Day Five -- Another Marathon Session: 

Here’s the thing: you can’t say “procreation is the good that fulfills and extends a marriage” and then go on and on about how sex that leads to making babies (even when it doesn’t lead to making babies but it could possibly lead to making babies) is what makes a marriage a marriage because it is a reinforcement and reminder that these two came together for the better good of making a family and then, three paragraphs later -- the same freakin’ page for crying out loud -- say, but of course this doesn’t mean infertile couples aren’t married.

How. How does that not mean that?

He says he will explain it in Chapter Five. I’m not sure I can make it to Chapter Five, but I suppose I must.

Oh, wait, now the dudes are just effin’ with me. Did they even read this book. On one page they write “That is why marriage alone is the loving union of mind and body fulfilled by the procreation -- and rearing -- of whole new human beings.” Then, on the next page, practically directly across from the text I just typed are the words, “On the other hand, procreation need not (even where it can) be the most important aspect of a marriage, nor should it be its sole point.

Really? 

He’s trying to make it clearer using baseball, but I still don’t get it. I don’t get why as a woman who is attracted to men, I can get conjugally married, even though I don’t want children. But two men (or two women) who want lots of babies and want to raise them to be the best possible people ever, can’t be married. Not in the conjugal sense anyway. Because they can’t make the babies. But infertile couples who can’t make babies can be married, even if they have to make the babies using the exact same options available to gay couples. 

Chapter Five can not get here fast enough.

To the author’s credit -- they make wonderful arguments for why marriages must be exclusive and permanent. However, nothing they have said thus far makes it clear how a) this differs from the “revisionist” view and b) why this exclusivity and permanence can only exist between a man and a woman. If it is because only a man and a woman can “unite” to make a baby -- then it would seem to me that the government should also prevent any man and woman who a) can’t physically make babies or b) don’t want to make babies from getting married. Because they aren’t really married in the first place.

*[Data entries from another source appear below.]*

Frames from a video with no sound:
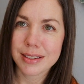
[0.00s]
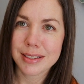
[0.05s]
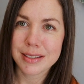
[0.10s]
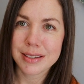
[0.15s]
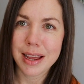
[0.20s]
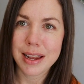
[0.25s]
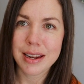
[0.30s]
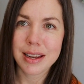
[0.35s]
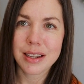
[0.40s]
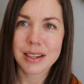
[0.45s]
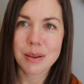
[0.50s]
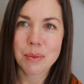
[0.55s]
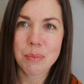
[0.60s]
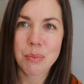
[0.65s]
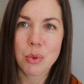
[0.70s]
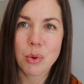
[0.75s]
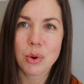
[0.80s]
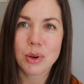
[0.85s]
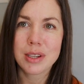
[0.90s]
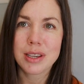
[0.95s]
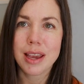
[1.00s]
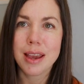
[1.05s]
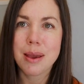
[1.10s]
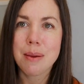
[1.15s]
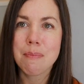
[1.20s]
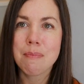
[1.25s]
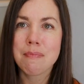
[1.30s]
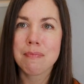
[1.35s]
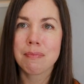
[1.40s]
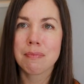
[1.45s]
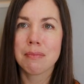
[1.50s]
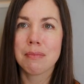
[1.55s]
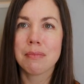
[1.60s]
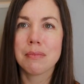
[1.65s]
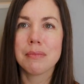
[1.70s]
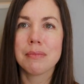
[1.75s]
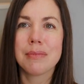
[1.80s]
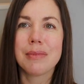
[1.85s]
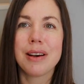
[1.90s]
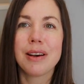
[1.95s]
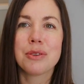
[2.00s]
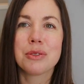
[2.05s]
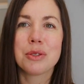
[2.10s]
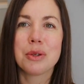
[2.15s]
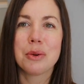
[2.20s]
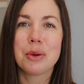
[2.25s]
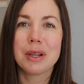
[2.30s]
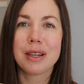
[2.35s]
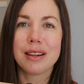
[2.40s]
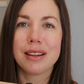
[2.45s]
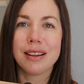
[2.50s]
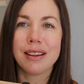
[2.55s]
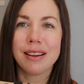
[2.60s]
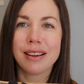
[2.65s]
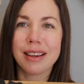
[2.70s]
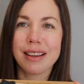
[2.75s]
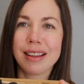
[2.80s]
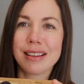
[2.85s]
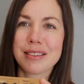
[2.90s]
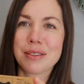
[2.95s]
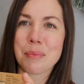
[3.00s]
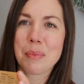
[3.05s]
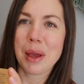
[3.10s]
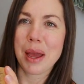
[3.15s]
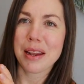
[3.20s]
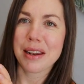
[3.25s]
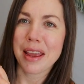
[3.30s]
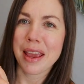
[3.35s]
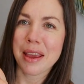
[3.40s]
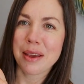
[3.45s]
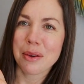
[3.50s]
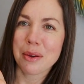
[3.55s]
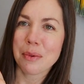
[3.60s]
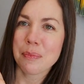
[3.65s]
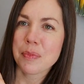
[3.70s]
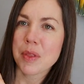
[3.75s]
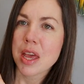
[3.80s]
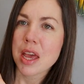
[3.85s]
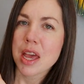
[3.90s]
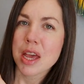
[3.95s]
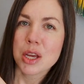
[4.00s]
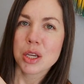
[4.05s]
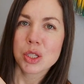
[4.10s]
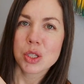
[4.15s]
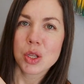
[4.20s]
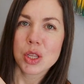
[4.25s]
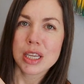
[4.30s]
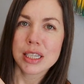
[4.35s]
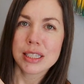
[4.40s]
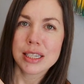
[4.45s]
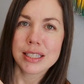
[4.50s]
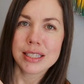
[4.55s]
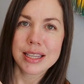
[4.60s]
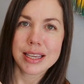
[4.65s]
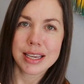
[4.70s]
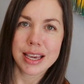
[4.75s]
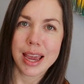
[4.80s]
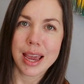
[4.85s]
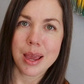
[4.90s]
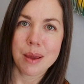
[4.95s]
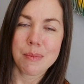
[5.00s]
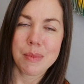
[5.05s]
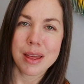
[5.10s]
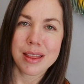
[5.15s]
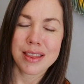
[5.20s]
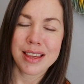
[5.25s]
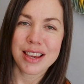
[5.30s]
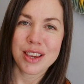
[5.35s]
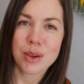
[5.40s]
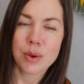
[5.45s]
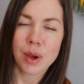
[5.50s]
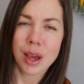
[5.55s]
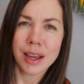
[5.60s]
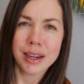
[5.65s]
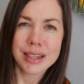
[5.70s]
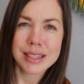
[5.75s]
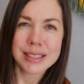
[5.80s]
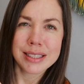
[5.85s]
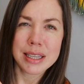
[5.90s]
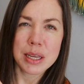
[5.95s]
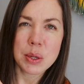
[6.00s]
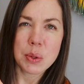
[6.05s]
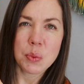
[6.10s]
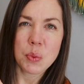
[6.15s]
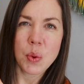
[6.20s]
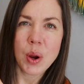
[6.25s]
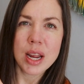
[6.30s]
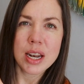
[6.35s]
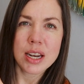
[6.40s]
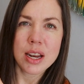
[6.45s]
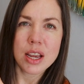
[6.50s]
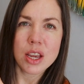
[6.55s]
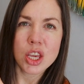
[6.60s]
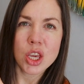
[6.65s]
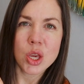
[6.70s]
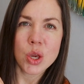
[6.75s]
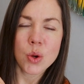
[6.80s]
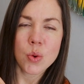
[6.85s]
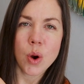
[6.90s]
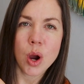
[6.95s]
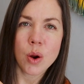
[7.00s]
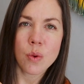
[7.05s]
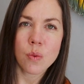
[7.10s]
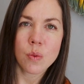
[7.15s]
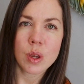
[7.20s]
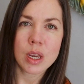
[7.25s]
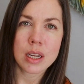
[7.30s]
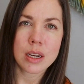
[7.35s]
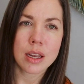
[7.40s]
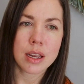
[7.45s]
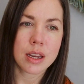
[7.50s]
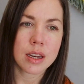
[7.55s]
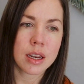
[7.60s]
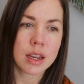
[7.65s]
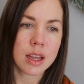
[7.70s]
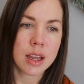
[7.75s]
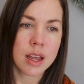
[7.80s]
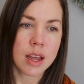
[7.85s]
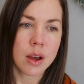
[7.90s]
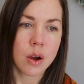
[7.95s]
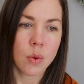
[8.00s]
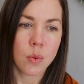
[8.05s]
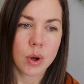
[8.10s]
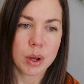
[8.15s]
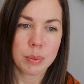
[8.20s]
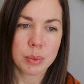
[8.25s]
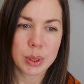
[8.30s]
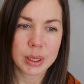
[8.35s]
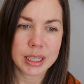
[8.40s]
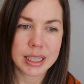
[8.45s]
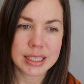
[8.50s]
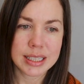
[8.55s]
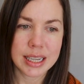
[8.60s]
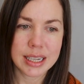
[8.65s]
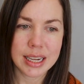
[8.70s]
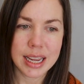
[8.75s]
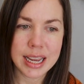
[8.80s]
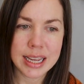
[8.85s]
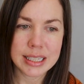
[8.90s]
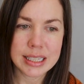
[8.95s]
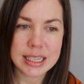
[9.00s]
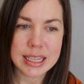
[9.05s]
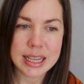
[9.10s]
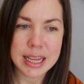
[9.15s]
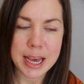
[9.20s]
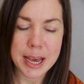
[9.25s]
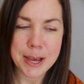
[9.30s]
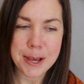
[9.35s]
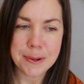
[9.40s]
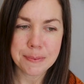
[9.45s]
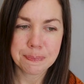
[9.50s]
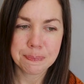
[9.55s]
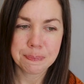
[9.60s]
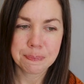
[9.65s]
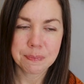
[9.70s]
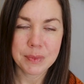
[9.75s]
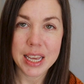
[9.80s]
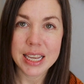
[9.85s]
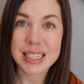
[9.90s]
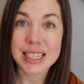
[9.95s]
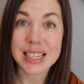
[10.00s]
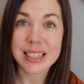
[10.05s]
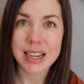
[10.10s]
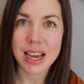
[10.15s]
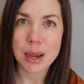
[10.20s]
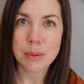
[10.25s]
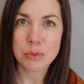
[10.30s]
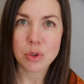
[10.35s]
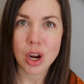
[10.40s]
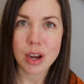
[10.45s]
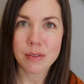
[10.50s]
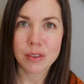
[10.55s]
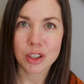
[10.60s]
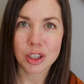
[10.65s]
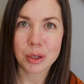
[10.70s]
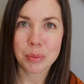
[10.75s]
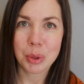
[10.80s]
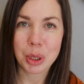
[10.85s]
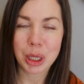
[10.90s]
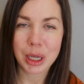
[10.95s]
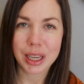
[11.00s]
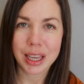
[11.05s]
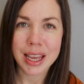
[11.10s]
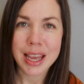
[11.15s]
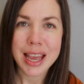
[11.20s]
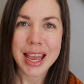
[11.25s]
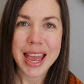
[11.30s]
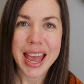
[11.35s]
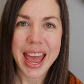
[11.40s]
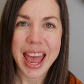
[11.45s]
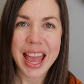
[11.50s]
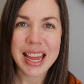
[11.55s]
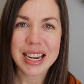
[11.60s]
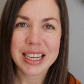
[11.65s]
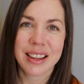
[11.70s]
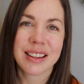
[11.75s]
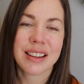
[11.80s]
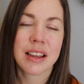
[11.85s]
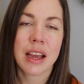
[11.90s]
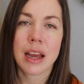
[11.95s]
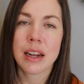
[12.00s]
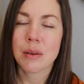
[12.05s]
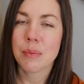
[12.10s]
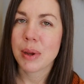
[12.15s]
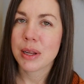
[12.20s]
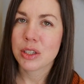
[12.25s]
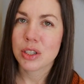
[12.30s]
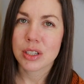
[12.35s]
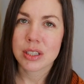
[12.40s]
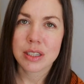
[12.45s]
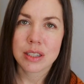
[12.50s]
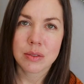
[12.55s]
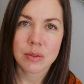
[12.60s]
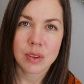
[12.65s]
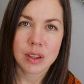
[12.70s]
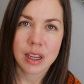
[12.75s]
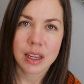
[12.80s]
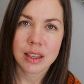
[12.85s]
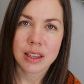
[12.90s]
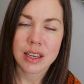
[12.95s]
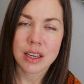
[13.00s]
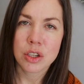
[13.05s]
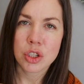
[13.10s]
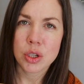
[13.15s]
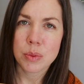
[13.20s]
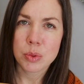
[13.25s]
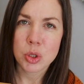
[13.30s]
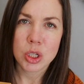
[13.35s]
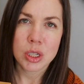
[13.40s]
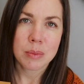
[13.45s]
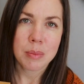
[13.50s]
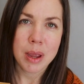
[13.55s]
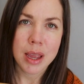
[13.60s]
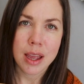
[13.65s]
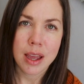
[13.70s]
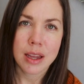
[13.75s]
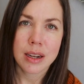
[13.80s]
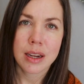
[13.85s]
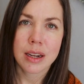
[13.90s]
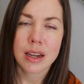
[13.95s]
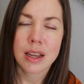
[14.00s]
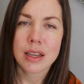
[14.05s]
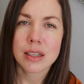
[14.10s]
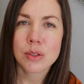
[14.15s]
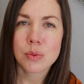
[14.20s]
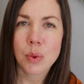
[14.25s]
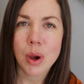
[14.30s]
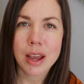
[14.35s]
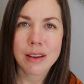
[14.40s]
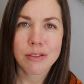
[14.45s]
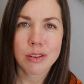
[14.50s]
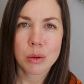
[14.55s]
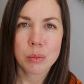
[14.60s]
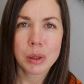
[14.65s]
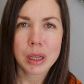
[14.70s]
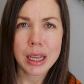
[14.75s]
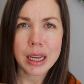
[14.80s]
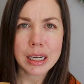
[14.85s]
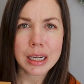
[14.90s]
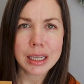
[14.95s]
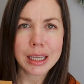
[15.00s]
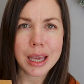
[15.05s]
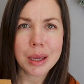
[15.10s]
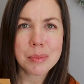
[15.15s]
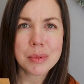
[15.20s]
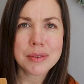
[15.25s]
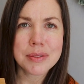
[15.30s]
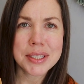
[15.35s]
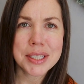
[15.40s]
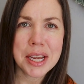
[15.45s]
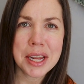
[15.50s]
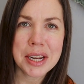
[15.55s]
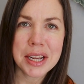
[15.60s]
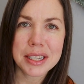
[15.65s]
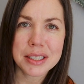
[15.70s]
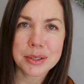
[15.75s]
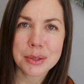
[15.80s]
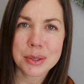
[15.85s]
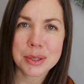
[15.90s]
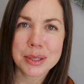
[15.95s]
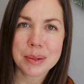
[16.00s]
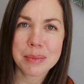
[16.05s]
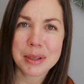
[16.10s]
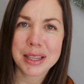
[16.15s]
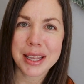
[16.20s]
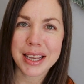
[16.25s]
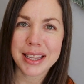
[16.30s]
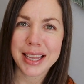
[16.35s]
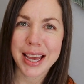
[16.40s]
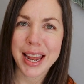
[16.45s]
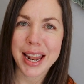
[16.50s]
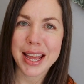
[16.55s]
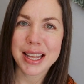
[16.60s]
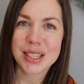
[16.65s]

Senate board game. I'll show it. It's a bad angle. So this is the game that you kind of see when you are reading. What book is it? It's the time traveler book. And it kind of mentions it like the Egyptian man and his wife are playing a game of Senate or something like that.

Also, at this point I am giving up on the “revisionist” definition of marriage. Primarily because I don’t think it exists outside this book. I don’t know anyone who gets married thinking “I’ll give this a go, but, hey, if I get bored with him in a couple of months, I can divorce him.” I think everyone gets married thinking I want to share my mind, body and soul with this person for the rest of my life. This person is not just my best friend, they are a part of me and my life and I need them for the rest of it. 

Of course, if this isn’t the case, and there really are people out there who believe marriage is just the sharing of space with someone you really like a lot right now, then I will concede this is complete crap, not what marriage is about, and possibly the reason we have such programs like Teen Mom

I will not concede, however, that in order to allow gay couples to get married we must change the definition to this. I can’t. And so far I have read nothing that proves as much.